Representing the Hawkes Bay, Dan Mephan, won the Contractor magazine One Day Job award for the best planning and construction of a dirt farm ramp.

Everyone likes a good bastard

Jim Beamsley

For the second year in a row, a Manawatu region representative has been named as the country’s second best excavator operator, as Palmerston North man Jim Beamsley proved his excavator skills. Last year the second-place winner was Palmerston North man Sam Scott.

Jim, who works for Central Demolition and was competing for the first time, was not only awarded CablePrice NZ’s second place award but was also awarded the Humes’ Good Bastard Award for having the right attitude during the two-day event. The Good Bastard Award, is an accolade often said to be as valuable as the trophy itself – as everyone wants to work with a ‘good bastard’.

Jim has worked at Central Demolition for the past three years and helped on the AA Centre project on Broadway in Palmerston North.

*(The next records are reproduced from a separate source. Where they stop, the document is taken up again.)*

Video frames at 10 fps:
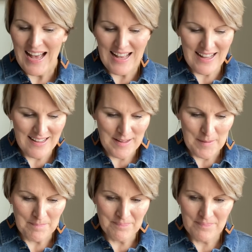
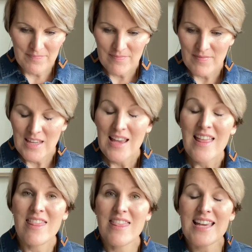Um,
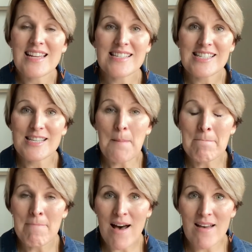this
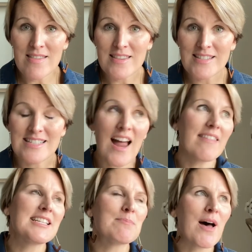month's, not
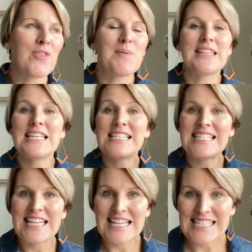this month, but this
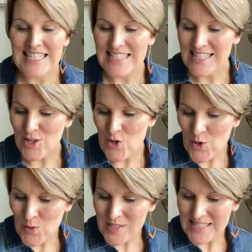season's
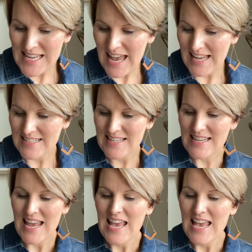new scent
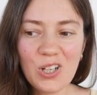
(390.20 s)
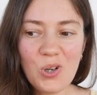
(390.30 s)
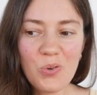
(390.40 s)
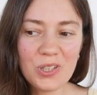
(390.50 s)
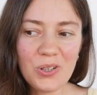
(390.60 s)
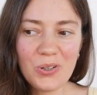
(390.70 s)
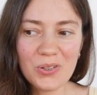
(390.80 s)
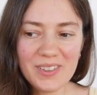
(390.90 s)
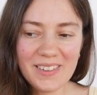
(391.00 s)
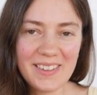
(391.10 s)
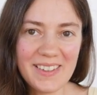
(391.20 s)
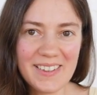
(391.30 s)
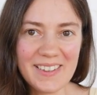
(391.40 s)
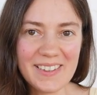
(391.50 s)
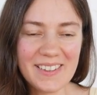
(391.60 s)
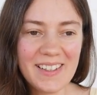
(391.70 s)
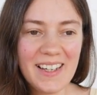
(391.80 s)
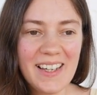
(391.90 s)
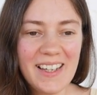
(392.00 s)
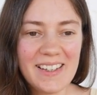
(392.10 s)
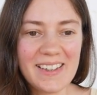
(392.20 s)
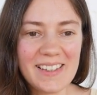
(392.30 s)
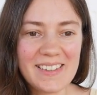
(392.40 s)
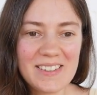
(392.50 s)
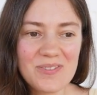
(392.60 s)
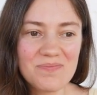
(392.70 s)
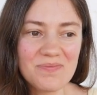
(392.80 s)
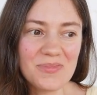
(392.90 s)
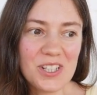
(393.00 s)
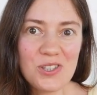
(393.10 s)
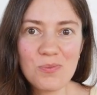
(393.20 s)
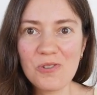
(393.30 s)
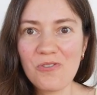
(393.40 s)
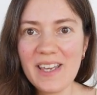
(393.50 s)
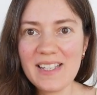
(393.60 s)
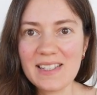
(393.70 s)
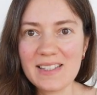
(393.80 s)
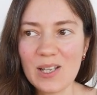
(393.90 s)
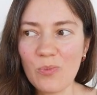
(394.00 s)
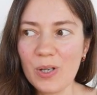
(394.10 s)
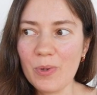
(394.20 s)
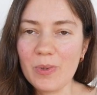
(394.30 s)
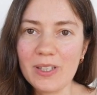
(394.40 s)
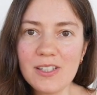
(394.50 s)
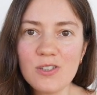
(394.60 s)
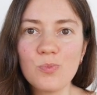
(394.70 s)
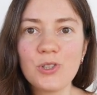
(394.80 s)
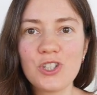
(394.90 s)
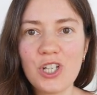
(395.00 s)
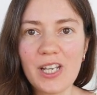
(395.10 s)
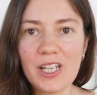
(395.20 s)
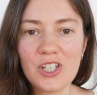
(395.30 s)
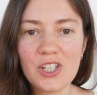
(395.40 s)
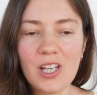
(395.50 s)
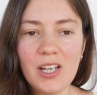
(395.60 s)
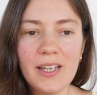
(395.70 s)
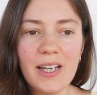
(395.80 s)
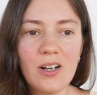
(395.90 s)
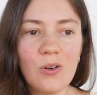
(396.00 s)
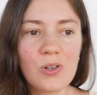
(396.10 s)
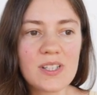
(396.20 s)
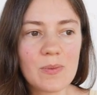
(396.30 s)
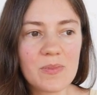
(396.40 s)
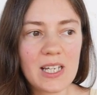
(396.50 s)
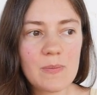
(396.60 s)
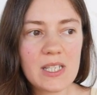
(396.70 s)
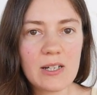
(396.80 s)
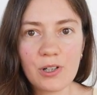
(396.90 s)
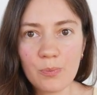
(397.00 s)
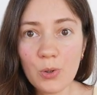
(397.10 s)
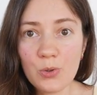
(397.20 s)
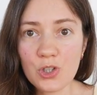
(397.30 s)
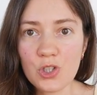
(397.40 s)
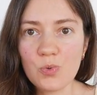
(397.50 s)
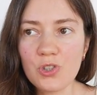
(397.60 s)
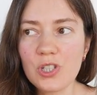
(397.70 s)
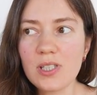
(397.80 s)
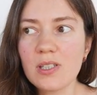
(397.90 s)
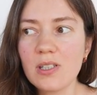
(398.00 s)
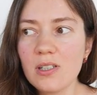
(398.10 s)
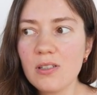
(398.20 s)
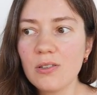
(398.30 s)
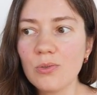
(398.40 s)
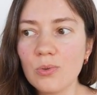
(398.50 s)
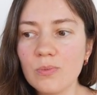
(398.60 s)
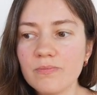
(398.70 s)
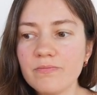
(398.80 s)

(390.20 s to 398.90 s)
going on here that needs to be faced in some way, maybe needs to be changed. Or sometimes our emotions, we just need to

Competition manager Tricia Logan says Jim was an outstanding operator as the field was particularly strong this year and it was an extremely tight finish between the top winners.

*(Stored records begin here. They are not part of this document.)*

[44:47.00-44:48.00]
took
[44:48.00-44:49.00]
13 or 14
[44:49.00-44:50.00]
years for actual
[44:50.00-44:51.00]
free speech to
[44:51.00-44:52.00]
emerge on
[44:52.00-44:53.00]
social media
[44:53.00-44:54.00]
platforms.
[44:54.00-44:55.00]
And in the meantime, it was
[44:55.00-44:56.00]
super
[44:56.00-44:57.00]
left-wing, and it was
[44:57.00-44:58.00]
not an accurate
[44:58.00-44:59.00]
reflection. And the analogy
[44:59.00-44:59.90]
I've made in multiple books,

“It is also unusual for a first time competitor to get a placing, let alone win two awards.

“Jim performed extremely well. All the competitors demonstrated a very high level of skill, knowledge and excellence and are at the very top of their game.”

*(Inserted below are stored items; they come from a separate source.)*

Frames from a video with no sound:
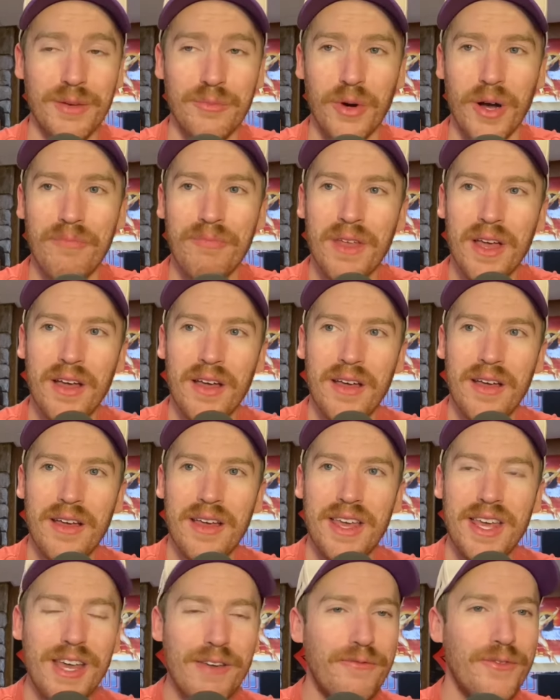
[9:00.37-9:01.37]
but
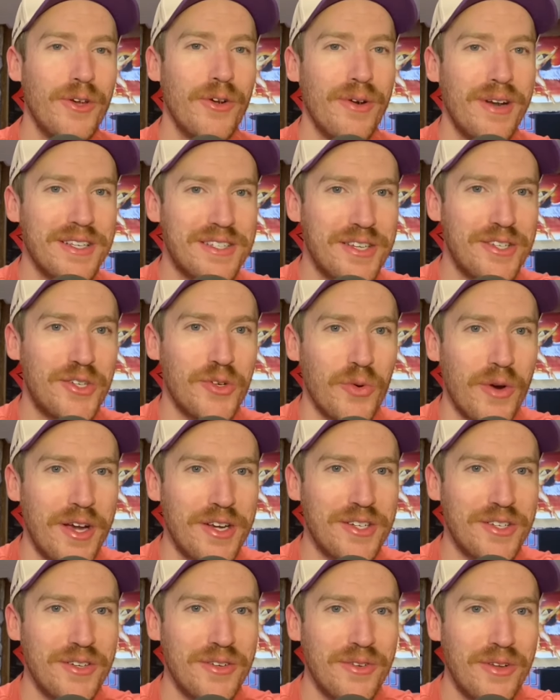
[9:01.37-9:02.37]
if you're in a
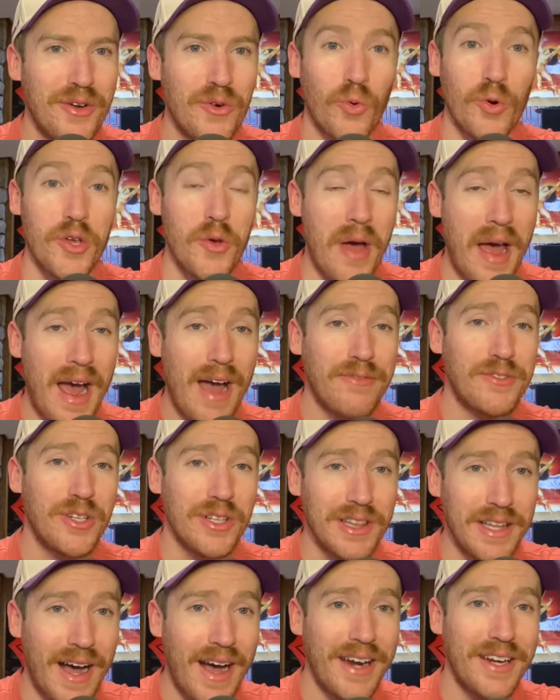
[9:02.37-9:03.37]
situation where you have to
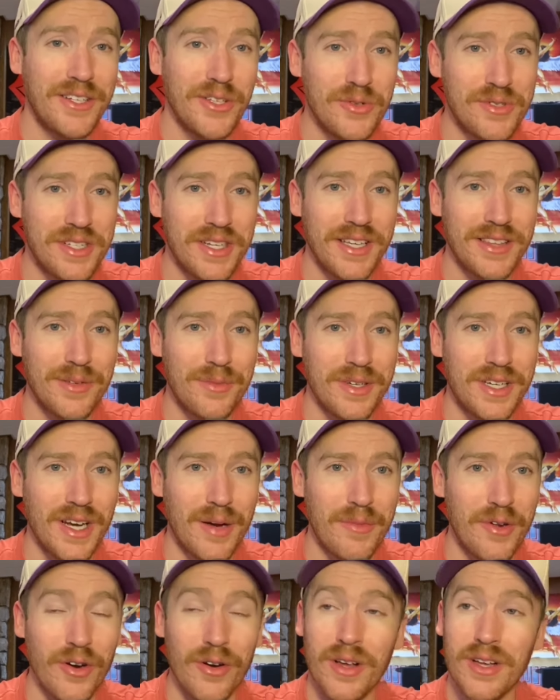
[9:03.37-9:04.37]
lie to dudes to get them to come
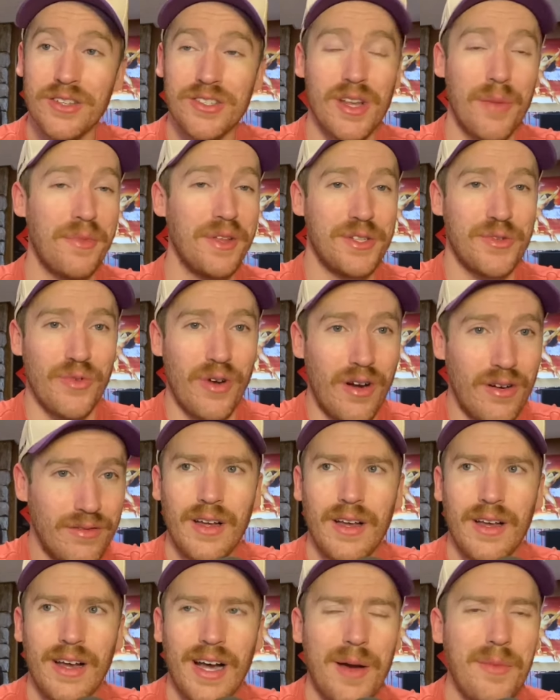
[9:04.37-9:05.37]
here, something's wrong.
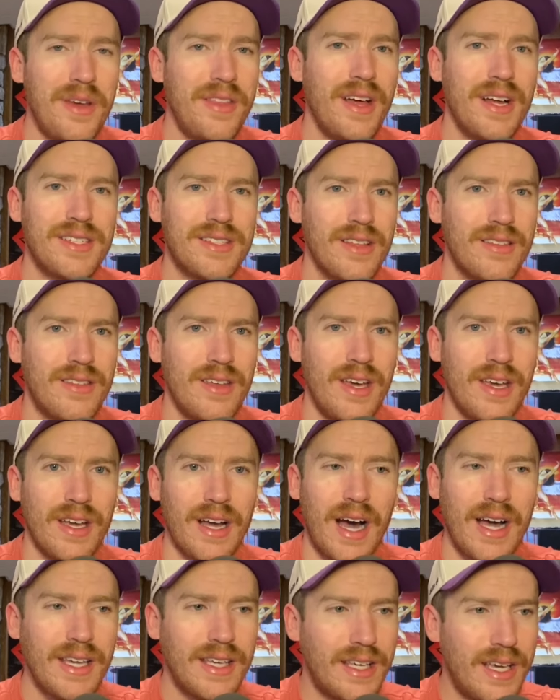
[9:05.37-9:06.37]
I mean, that's the thing.
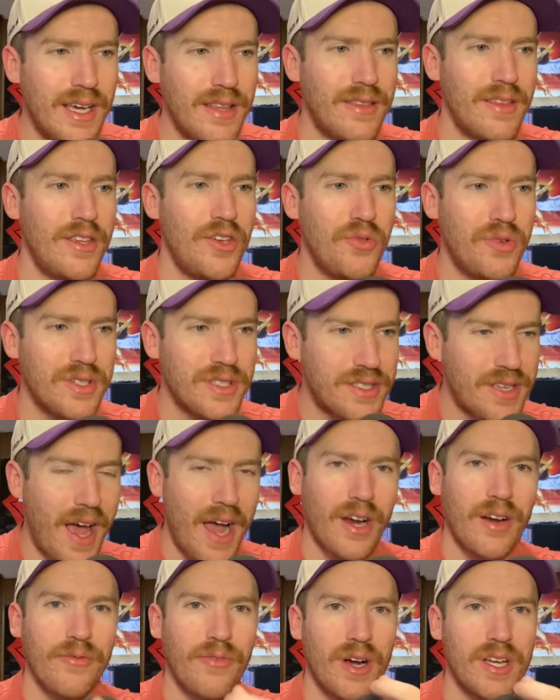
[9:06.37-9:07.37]
I get that you can
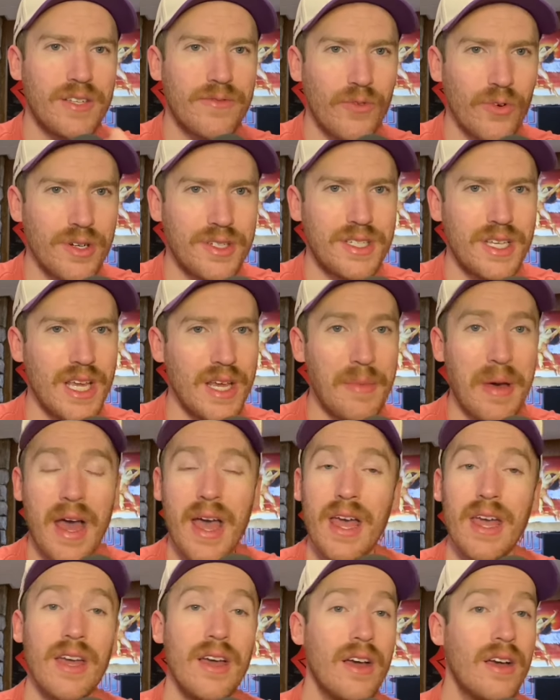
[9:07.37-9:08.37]
sacrifice for a team.
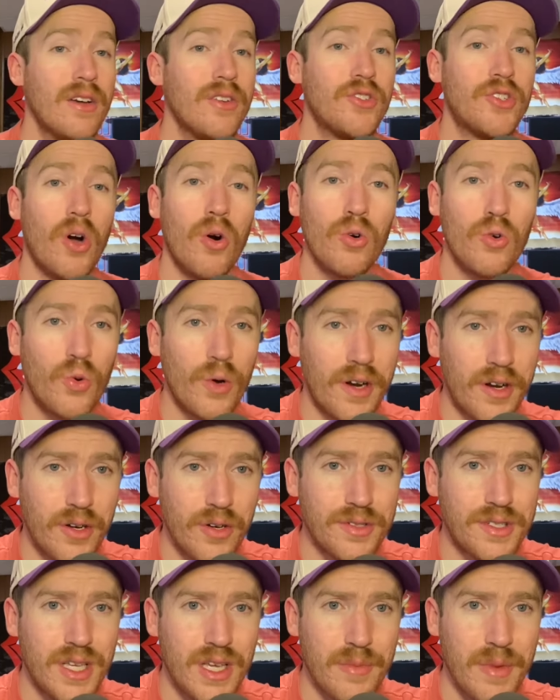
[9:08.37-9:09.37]
Hey, don't quit on your
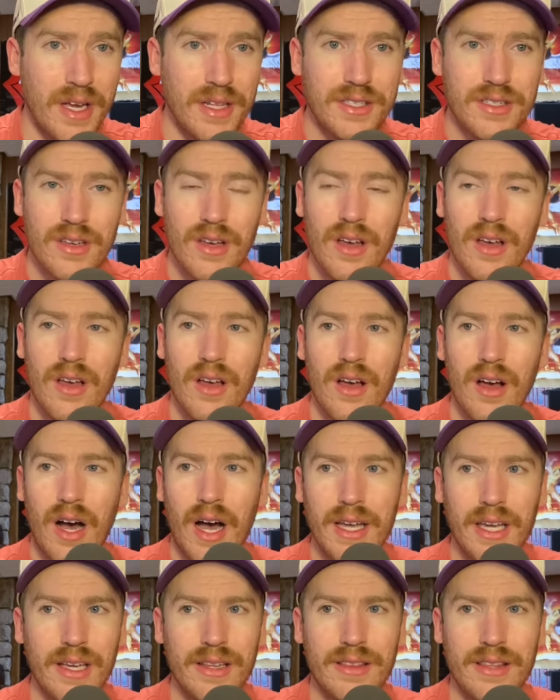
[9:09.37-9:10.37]
teammates. I
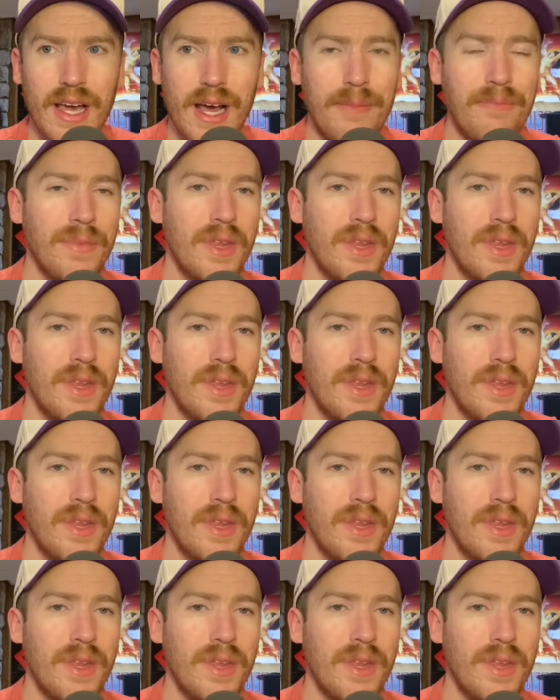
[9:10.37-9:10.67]
get that.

CCNZ chief Peter Silcock agreed.

“Overall, it was a fantastic competition with such great skill from all competitors that scores across the competition had to be triple checked to get our top three competitors. These guys are a credit to the civil construction industry and what can be achieved with a career in the industry.”

Intense judging required

The NEOC competition grounds take a good week to set up, thanks to local volunteers who give up their jobs and free time to design and prepare the site. The team of officials and helpers get together on a regular basis from the beginning of the year.

Three judges watched over each of the two competitors on the main course at any one time. If the number of competitors is uneven, a judge will step in and compete against a lone contestant.

The Fieldays celebrated its 25th anniversary this year and the NEOC celebrated its 24th year.

Chief judge Ben Hodgson was the first winner of the national competition and remembers the early days of the competition well.

“Back then it was very competitive. Protests were common against everything from the performance of individual machines to scale of the task props.

“These days there’s a lot more comradeship amongst contestants and respect that each has won their regional competition.

“That is not to say the judging has got any easier.

“You have to be on your toes and give every contestant full attention. It’s hard work. You can’t afford to miss anything.

“Plus the judges are involved in preparing the grounds after each dual competition, changing couplings and providing advice to operators.

“As chief judge I watch over the judges on the main competition site and there’s a lot going on, so scoring during the tasks is critical.”

Humes: one of the many sponsors.

Thanks to the sponsors

The competition is organised by the Manawatu Branch of Civil Contractors NZ.

As the competition organiser, CCNZ is indebted to national supporters: platinum sponsor, CablePrice; gold sponsor, Connexis, plus: Humes, Z, Hirepool, First Gas, Doherty Couplers and Attachments, beforeUdig, Attach2 Equipment, Earthworm, and Contractor magazine.

“These sponsors, plus the fantastic dedication and work of the CCNZ Manawatu Branch make the national competition possible each year,” says CCNZ chief Peter Silcock.

“The association also thanks all the local sponsors and supporters who help put the regional competitions together.”

The catering

The event could not happen without the volunteers who keep the competitors, their supporters and competition judges well fed and watered over the two-day event.

Awards night: Brendon and Aimee Ferguson.

The awards night

Every year the awards night moves up a peg in presentation, thanks largely to the competition manager, Tricia Logan, who put her skills to good effect with great table layouts and a slick presentation during the Saturday evening.